A little trick for my seed saving, when seed are all clean and ready to dry, using white kitchen paper towels rolled out 2 towel lengths, place seed about 3 inches apart in a row on towel. Rows 3 inches apart also. 3 or 4 rows depends on size of your towel When all rows are complete lay another towel on top with 2 books on top of both towels, just a little weight will work. Let it dry 3 or 4 days, then store as you please. When I am ready to put seed in seed bed , simple cut towels into strips with seeds in middle of 1 inch strip and place in seed bed and cover, water very good
Awesome idea, thanks to all of you for helping us non gardeners “see the light”
What about us that live in the North? Short growing season, and potential for hailstorms in the Summer? Any suggestions? Thanks
Lettuces are relatively cold hardy (in fact, can only be grown in early spring or later autumn here in Tennessee) and they can be ready to harvest in just a few weeks. Peas and broccoli also seem to not mind the cold. Honestly, though, colder climes are not my specialty.
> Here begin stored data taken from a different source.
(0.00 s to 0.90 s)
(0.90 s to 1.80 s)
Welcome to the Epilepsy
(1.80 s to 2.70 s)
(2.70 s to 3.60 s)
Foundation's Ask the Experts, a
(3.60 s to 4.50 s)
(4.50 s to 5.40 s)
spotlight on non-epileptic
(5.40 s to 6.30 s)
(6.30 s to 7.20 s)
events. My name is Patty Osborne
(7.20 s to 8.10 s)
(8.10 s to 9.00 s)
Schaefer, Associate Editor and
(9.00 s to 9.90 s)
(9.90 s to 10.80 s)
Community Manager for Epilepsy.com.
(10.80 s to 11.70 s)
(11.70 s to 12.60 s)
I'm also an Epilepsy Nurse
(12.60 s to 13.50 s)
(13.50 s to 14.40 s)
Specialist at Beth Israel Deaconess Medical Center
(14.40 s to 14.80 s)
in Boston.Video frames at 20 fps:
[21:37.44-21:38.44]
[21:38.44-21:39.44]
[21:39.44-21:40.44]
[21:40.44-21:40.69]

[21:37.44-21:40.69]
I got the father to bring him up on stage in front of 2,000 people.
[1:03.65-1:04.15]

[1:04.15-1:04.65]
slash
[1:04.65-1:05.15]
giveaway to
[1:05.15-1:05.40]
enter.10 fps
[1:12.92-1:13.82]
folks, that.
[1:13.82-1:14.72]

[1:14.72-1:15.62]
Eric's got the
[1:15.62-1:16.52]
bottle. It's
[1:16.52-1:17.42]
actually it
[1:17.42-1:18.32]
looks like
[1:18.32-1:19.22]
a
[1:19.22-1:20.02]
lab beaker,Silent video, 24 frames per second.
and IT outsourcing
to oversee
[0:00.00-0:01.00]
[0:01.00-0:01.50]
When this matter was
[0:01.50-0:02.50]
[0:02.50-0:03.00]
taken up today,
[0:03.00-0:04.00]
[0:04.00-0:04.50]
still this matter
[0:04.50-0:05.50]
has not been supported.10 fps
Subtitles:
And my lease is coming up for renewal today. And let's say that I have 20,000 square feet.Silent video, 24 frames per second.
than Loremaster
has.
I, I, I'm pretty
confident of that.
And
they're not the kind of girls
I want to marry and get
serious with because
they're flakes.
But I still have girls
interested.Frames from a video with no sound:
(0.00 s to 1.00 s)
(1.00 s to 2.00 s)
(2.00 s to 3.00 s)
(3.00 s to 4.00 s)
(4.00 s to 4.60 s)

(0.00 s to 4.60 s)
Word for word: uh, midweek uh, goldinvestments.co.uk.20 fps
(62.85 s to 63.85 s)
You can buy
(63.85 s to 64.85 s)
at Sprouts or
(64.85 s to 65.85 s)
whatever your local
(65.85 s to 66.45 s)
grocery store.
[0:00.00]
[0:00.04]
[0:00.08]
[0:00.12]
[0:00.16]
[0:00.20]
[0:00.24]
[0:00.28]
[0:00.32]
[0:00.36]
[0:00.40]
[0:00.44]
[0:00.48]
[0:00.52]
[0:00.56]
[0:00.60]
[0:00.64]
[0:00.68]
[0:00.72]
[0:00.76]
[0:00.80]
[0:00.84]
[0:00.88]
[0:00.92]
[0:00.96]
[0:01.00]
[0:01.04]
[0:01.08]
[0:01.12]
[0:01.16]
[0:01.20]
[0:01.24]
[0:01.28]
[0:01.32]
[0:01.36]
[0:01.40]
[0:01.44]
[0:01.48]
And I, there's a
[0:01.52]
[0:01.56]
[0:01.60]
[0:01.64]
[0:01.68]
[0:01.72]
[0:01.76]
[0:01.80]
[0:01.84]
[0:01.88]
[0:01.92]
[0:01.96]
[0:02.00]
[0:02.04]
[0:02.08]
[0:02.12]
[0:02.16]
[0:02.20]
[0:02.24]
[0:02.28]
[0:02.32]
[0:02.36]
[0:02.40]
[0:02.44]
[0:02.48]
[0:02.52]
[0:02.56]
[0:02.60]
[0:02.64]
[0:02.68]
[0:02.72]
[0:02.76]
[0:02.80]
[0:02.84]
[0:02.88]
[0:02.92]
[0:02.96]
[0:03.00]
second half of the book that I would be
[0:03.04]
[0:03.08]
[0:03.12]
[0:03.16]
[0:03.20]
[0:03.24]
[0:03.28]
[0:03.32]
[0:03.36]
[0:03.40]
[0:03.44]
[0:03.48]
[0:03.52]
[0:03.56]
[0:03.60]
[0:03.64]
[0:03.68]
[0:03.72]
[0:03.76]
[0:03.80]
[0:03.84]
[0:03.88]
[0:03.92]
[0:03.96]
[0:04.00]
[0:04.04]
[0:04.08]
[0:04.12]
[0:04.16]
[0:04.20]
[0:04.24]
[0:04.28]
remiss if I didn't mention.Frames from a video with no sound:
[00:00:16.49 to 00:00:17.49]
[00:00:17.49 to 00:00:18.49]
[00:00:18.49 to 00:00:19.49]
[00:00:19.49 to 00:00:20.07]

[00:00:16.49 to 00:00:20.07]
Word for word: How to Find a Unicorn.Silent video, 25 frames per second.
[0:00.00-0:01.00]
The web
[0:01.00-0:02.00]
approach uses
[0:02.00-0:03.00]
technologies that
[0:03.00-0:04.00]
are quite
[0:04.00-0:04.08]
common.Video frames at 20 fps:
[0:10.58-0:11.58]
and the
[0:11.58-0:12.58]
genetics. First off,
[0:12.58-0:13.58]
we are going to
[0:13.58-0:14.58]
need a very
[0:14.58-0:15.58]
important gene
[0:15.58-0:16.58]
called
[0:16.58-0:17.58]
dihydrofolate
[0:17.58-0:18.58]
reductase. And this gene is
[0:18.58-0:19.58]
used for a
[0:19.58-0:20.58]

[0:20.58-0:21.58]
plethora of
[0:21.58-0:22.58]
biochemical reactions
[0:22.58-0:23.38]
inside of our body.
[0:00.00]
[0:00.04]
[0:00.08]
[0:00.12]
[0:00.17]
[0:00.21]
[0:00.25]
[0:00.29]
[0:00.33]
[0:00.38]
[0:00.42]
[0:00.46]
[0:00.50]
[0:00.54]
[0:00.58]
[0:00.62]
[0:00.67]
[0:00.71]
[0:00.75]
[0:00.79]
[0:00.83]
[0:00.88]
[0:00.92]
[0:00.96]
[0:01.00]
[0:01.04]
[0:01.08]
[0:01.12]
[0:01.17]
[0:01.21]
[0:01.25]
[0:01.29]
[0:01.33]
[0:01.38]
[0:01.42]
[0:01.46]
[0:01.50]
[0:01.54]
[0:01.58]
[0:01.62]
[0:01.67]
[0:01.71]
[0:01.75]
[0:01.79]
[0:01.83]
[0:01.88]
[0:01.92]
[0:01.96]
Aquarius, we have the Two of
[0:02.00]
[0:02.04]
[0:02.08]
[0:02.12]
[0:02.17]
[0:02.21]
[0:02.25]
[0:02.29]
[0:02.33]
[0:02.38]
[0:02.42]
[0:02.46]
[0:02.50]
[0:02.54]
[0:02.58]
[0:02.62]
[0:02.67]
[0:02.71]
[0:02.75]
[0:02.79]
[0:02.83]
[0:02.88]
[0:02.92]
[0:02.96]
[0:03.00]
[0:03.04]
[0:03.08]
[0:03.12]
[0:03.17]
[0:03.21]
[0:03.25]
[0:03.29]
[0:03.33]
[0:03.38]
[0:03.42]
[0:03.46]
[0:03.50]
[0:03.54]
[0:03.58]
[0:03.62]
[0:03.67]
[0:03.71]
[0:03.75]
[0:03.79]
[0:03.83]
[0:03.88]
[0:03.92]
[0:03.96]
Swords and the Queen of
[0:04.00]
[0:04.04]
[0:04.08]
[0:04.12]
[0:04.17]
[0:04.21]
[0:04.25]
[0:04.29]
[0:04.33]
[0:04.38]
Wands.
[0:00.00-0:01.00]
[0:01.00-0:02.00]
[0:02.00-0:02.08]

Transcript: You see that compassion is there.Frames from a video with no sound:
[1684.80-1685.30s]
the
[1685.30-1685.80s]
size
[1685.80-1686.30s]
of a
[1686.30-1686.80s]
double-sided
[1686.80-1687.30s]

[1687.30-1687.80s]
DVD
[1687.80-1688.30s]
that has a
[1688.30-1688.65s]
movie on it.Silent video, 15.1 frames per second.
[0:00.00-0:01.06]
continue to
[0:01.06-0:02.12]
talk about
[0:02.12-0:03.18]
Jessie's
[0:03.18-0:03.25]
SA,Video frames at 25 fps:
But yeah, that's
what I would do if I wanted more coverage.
Your local garden shop or farm co-op is a better source for what works near you.
I use a cold frame – start my plants indoors tranfer to my cold frame which I have insulated, bricks on the bottom, a couple jugs of water (to hold heat) and a heat tape on really cold nights I use a trouble light in the cold frame & cover it with a tarp. our days can be 70 and nights 20 in the early spring
If you grow your own brussel sprouts, if you wait until after they have been exposed to frost they will be much sweeter.
When choosing seed varieties, it is best to consider your local climate ie. hot, cool, wet, dry, number of expected frost-free days, hours of daylight during the growing season, etc., and concentrate on those plants that are best adapted to your area. You can grow vegetables that are not well suited for your climate, but they will take more effort, and possibly more expense.
I believe you but where do I purchase the unaltered seeds?